Europäische Tank- und Chemieschifffahrt in schwerer Krise
(fu) Die Tank- und Chemieschifffahrtsunternehmen in Europa stecken in ihrer schwersten Krise seit Existenz der Branche. So beschreibt Dr. Gunther Jaegers, Geschäftsführer der Duisburger Reederei Jaegers und Gefahrgut-Preisträger 2007, die aktuelle Lage.
Im vergangenen Jahr beförderte Tankschiffe knapp 50 Mio. Tonnen Güter auf deutschen Flüssen und Kanälen. Der Gefahrgutanteil ist erheblich: Vor allem Kraftstoffe, Gas-, Diesel-, Heizölprodukte sowie sonstige Mineralölerzeugnisse und chemische Produkte werden befördert. Die Eigentümer von Einhüllenschiffen, die häufig bereits abbezahlt sind, kämen derzeit "gerade so" über die Runden, erklärte Jaegers. Problematisch sei die Lage aber für jene, die im Interesse der Sicherheit bereits in Doppelhüllentankschiffe investiert haben. Sie "leben von der Substanz und haben zum Teil gewaltige Probleme, ihren Kapitaldienst zu leisten", erklärte der Vizepräsident des Bundesverbandes der Deutschen Binnenschifffahrt jetzt anlässlich der jährlichen Tankreederversammlung. Die Kombination aus extrem niedrigen Frachtraten und stark wachsenden Treibstoffkosten verhindere derzeit einen wirtschaftlichen Betrieb von Doppelhüllentankschiffen.
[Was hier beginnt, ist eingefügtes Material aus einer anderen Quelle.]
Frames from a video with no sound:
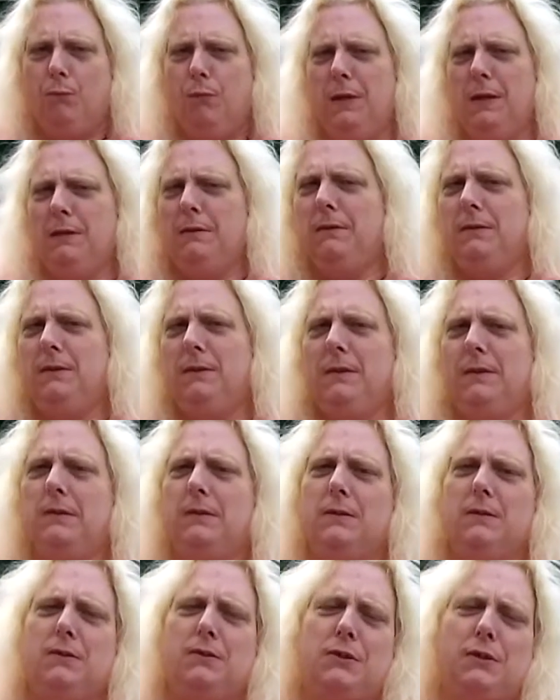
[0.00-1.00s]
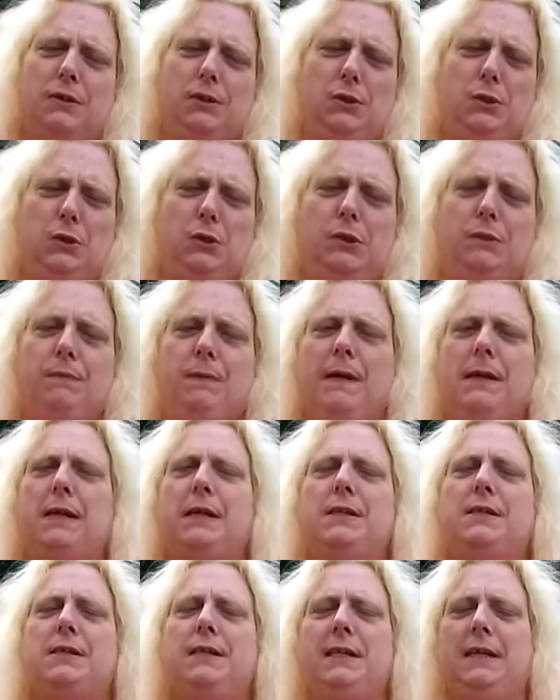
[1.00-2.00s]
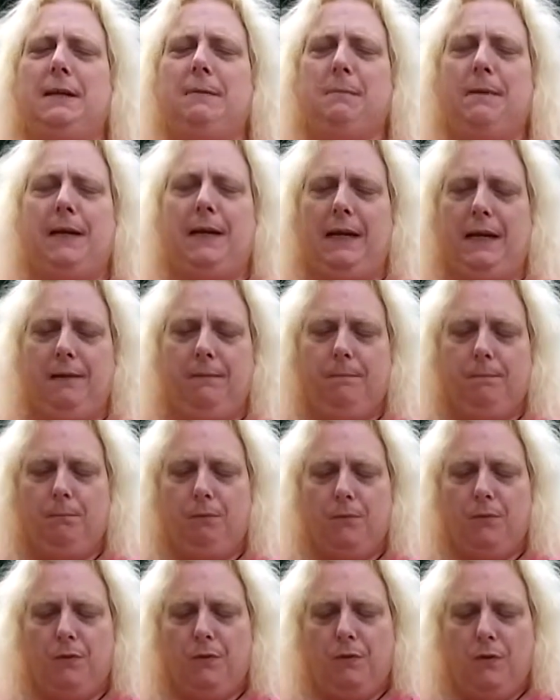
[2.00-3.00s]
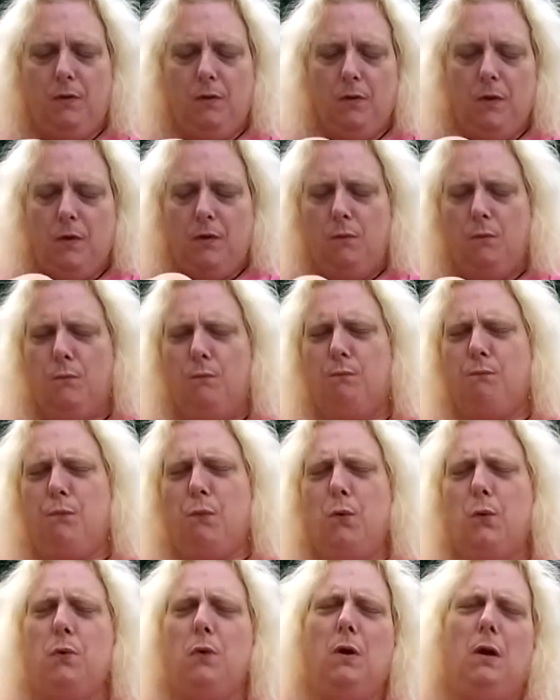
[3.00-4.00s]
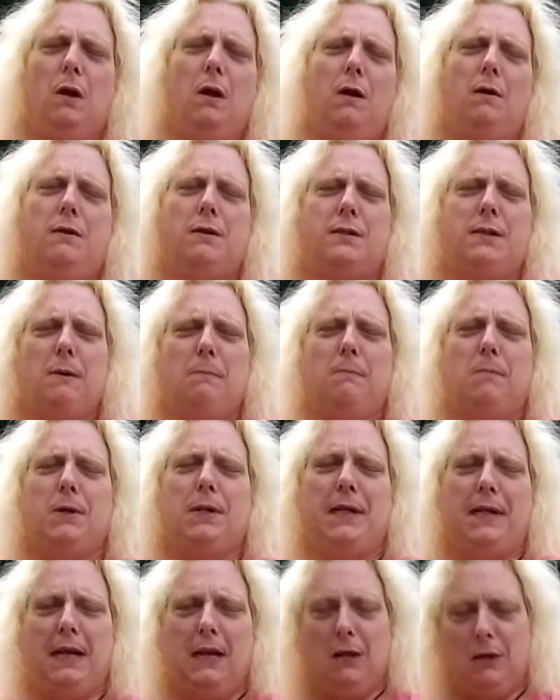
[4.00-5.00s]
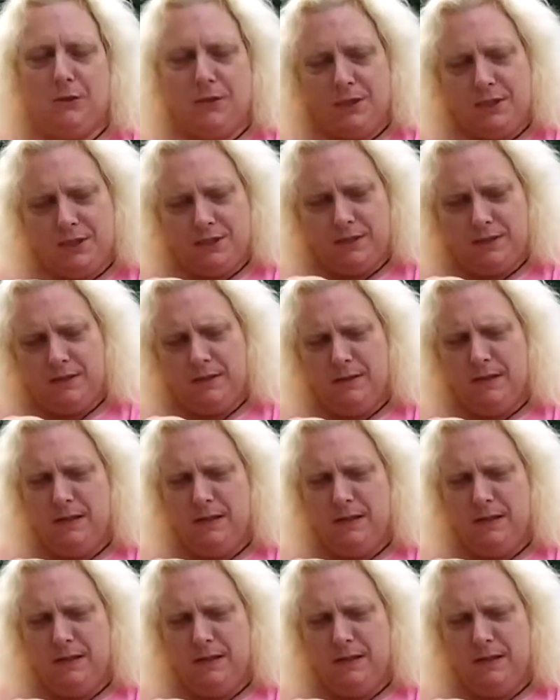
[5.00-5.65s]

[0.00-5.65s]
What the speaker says: We, there's a huge vacancy in me for somebody else.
Diese Marktsituation werde durch den Neubau-Boom bei Doppelhüllenschiffen hervorgerufen. Das ADN - maßgebende Gefahrgutvorschrift für die Binnenschifffahrt - schreibt die Doppelhülle für nahezu alle Gefahrgüter spätestens ab Ende 2018 vor. Problematisch sei, dass mit Hilfe von Übergangsbestimmungen bis zu diesem Zeitpunkt viele alte Einhüllenschiffe im Markt verbleiben. Dies sei nicht überraschend. Dr. Jaegers betont: "Ich hatte bereits im Jahr 2006 die Sorge, dass Eigner von Einhüllenschiffen bis zum Auslaufen der Übergangsbestimmungen des ADN ihr Schiff in der Fahrt halten. Ich habe deshalb bereits damals vor den drohenden erheblichen Verwerfungen in der Branche gewarnt und im europäischen Binnentankschifffahrtsgewerbe für
eine Art Prämie für das Austauschen des Einhüllenschiffsraums geworben." Diese Maßnahme hätte aus Geldern des Gewerbes im europäischen Reservefonds, immerhin rund 20 Mio. Euro, finanziert werden können. Man sei jedoch am Widerstand niederländischer Vertreter gescheitert, die ihrerseits die Interessen der bereits bestehenden Doppelhüllenschiffe im Visier hatten.
Die Marktsituation habe nun auch einen dramatischen Werteverfall beim Doppelhüllenschiffsraum zur Folge. Ein 110-Meter-Schiff, das in Boom-Zeiten deutlich über 6 Mio. Euro kostete, sei heute für weniger als 4 Mio. Euro zu haben. Der Markt verfüge jetzt über rund 30 % mehr Kapazität, als benötigt wird. Dabei machen Einhüllenschiffe in Europa noch rund 32 % der Flotte aus. Ob der europäische Markt insgesamt nach Auslaufen der Übergangsbestimmungen des ADN, also ab Anfang 2019, über ausreichendenden Doppelhüllenschiffsraum verfügt, lasse sich derzeit nicht prognostizieren.